Dataset:
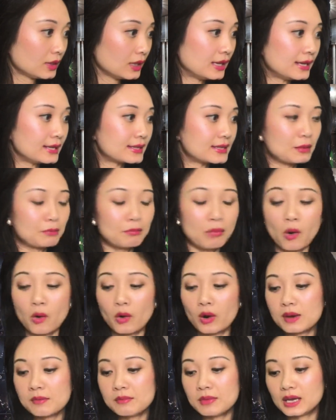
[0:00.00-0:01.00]
It's
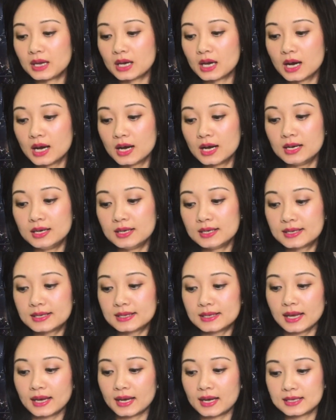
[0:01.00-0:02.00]
important because,
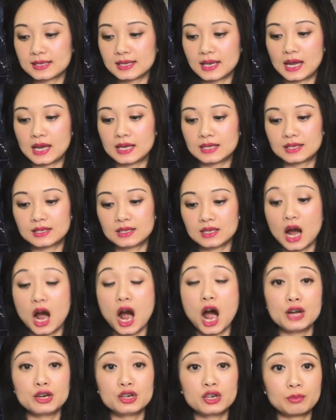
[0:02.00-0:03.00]
like I say, it's
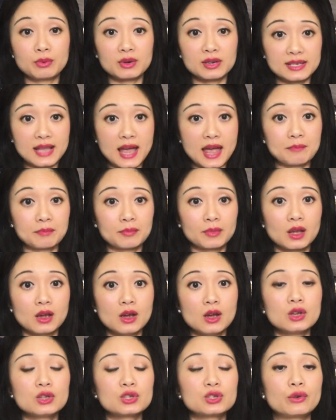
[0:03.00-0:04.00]
100%,
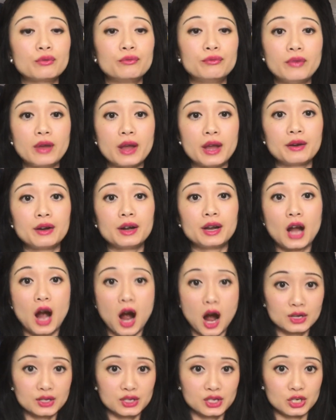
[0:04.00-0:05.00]
so very
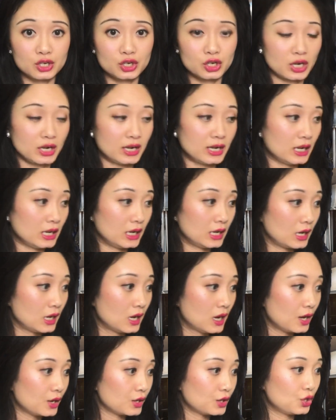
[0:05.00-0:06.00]
concentrated
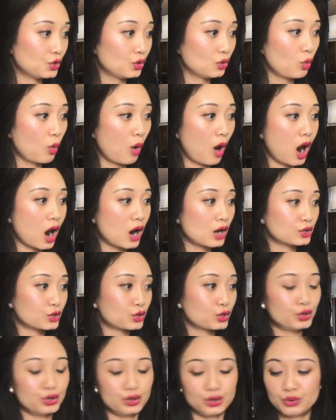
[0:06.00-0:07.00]
you want
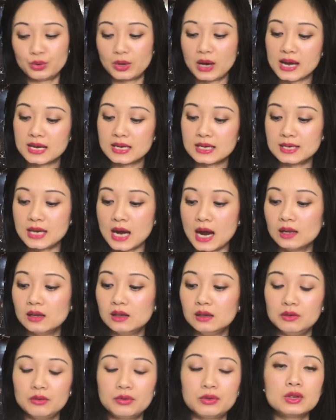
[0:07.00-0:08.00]
to kind of
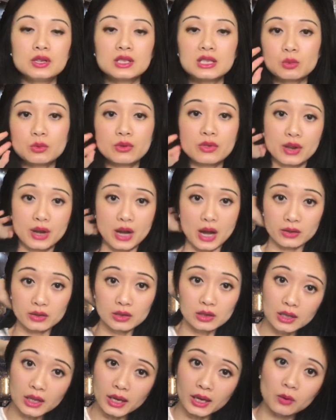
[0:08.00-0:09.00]
dilute this with another
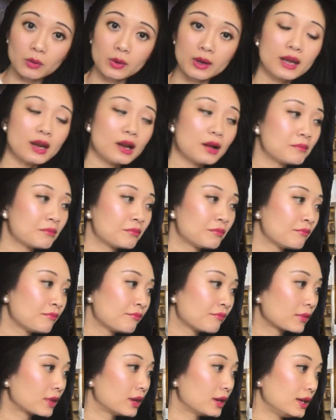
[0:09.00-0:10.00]
liquid.
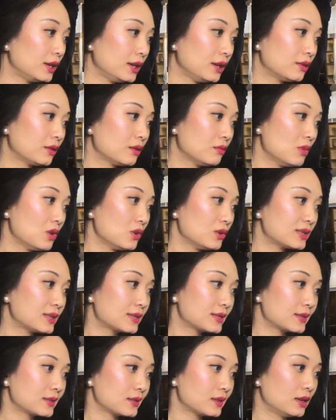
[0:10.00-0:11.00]
And the
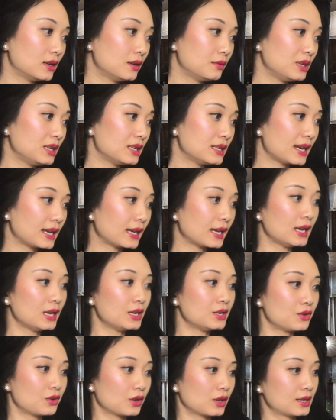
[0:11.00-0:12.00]
most, I mean, take it
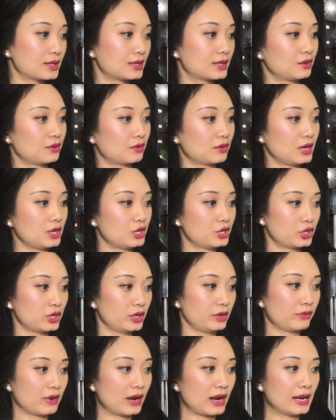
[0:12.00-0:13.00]
into
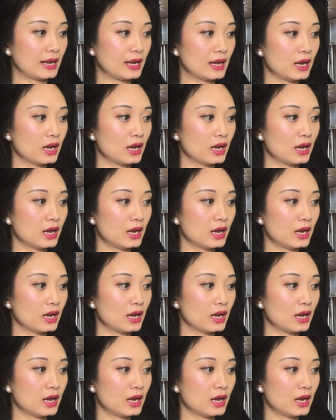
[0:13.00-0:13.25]
consideration, right?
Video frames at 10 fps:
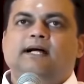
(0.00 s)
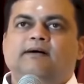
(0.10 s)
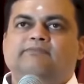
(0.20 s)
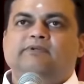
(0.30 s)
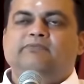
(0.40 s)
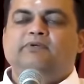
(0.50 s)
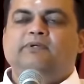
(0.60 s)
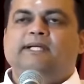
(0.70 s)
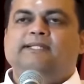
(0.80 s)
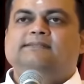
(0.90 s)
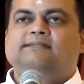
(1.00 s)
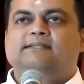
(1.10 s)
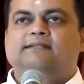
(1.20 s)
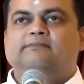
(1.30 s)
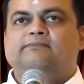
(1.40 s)
After a few days,
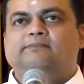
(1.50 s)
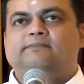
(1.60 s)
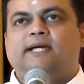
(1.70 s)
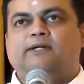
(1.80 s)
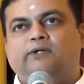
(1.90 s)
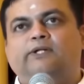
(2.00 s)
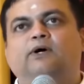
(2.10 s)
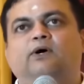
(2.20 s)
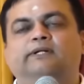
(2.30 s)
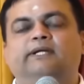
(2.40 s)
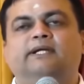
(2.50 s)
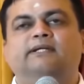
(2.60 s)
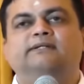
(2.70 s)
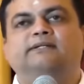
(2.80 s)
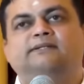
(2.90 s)
I got the hall
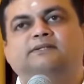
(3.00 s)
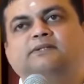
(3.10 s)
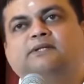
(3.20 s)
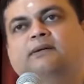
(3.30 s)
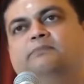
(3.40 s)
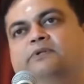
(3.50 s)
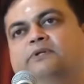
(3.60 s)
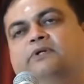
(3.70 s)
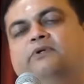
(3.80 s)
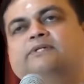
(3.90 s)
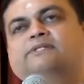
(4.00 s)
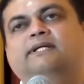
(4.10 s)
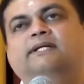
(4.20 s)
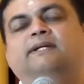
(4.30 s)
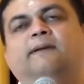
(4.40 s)
ticket to come to the
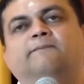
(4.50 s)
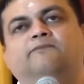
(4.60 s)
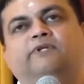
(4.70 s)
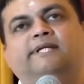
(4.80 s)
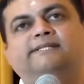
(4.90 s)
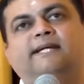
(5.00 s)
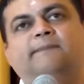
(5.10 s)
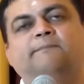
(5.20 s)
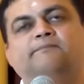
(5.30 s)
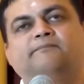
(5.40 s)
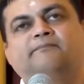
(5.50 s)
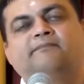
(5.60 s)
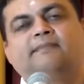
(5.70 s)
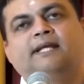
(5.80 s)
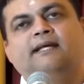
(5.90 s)
university for the exam.
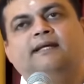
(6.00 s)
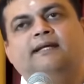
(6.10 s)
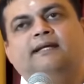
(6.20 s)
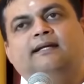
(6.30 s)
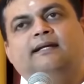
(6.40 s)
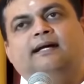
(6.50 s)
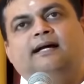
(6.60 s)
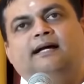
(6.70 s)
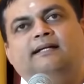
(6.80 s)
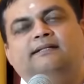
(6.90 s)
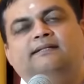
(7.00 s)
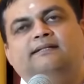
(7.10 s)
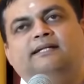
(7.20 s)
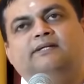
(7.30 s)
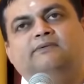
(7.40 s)
And
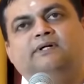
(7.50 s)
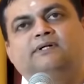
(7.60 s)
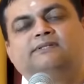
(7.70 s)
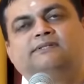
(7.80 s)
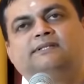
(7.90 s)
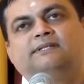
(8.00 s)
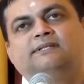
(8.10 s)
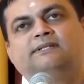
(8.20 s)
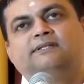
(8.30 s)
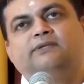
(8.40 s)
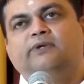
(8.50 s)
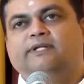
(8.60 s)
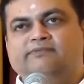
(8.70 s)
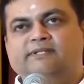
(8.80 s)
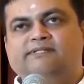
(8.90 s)
it was
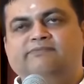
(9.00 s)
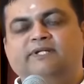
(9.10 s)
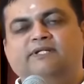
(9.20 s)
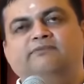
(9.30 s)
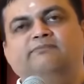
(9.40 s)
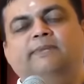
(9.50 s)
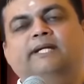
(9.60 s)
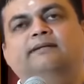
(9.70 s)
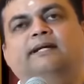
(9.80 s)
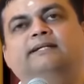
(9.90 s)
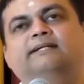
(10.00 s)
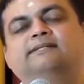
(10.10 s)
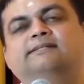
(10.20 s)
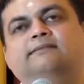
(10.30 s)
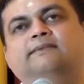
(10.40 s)
during the first week of May
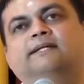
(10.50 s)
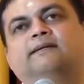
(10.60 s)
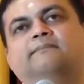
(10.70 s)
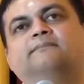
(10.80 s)
97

Task details:
Retype the listing above exactly, pictures excluded.

Written reply:
[0:00.00-0:01.00]
It's
[0:01.00-0:02.00]
important because,
[0:02.00-0:03.00]
like I say, it's
[0:03.00-0:04.00]
100%,
[0:04.00-0:05.00]
so very
[0:05.00-0:06.00]
concentrated
[0:06.00-0:07.00]
you want
[0:07.00-0:08.00]
to kind of
[0:08.00-0:09.00]
dilute this with another
[0:09.00-0:10.00]
liquid.
[0:10.00-0:11.00]
And the
[0:11.00-0:12.00]
most, I mean, take it
[0:12.00-0:13.00]
into
[0:13.00-0:13.25]
consideration, right?
Video frames at 10 fps:
(0.00 s)
(0.10 s)
(0.20 s)
(0.30 s)
(0.40 s)
(0.50 s)
(0.60 s)
(0.70 s)
(0.80 s)
(0.90 s)
(1.00 s)
(1.10 s)
(1.20 s)
(1.30 s)
(1.40 s)
After a few days,
(1.50 s)
(1.60 s)
(1.70 s)
(1.80 s)
(1.90 s)
(2.00 s)
(2.10 s)
(2.20 s)
(2.30 s)
(2.40 s)
(2.50 s)
(2.60 s)
(2.70 s)
(2.80 s)
(2.90 s)
I got the hall
(3.00 s)
(3.10 s)
(3.20 s)
(3.30 s)
(3.40 s)
(3.50 s)
(3.60 s)
(3.70 s)
(3.80 s)
(3.90 s)
(4.00 s)
(4.10 s)
(4.20 s)
(4.30 s)
(4.40 s)
ticket to come to the
(4.50 s)
(4.60 s)
(4.70 s)
(4.80 s)
(4.90 s)
(5.00 s)
(5.10 s)
(5.20 s)
(5.30 s)
(5.40 s)
(5.50 s)
(5.60 s)
(5.70 s)
(5.80 s)
(5.90 s)
university for the exam.
(6.00 s)
(6.10 s)
(6.20 s)
(6.30 s)
(6.40 s)
(6.50 s)
(6.60 s)
(6.70 s)
(6.80 s)
(6.90 s)
(7.00 s)
(7.10 s)
(7.20 s)
(7.30 s)
(7.40 s)
And
(7.50 s)
(7.60 s)
(7.70 s)
(7.80 s)
(7.90 s)
(8.00 s)
(8.10 s)
(8.20 s)
(8.30 s)
(8.40 s)
(8.50 s)
(8.60 s)
(8.70 s)
(8.80 s)
(8.90 s)
it was
(9.00 s)
(9.10 s)
(9.20 s)
(9.30 s)
(9.40 s)
(9.50 s)
(9.60 s)
(9.70 s)
(9.80 s)
(9.90 s)
(10.00 s)
(10.10 s)
(10.20 s)
(10.30 s)
(10.40 s)
during the first week of May
(10.50 s)
(10.60 s)
(10.70 s)
(10.80 s)
97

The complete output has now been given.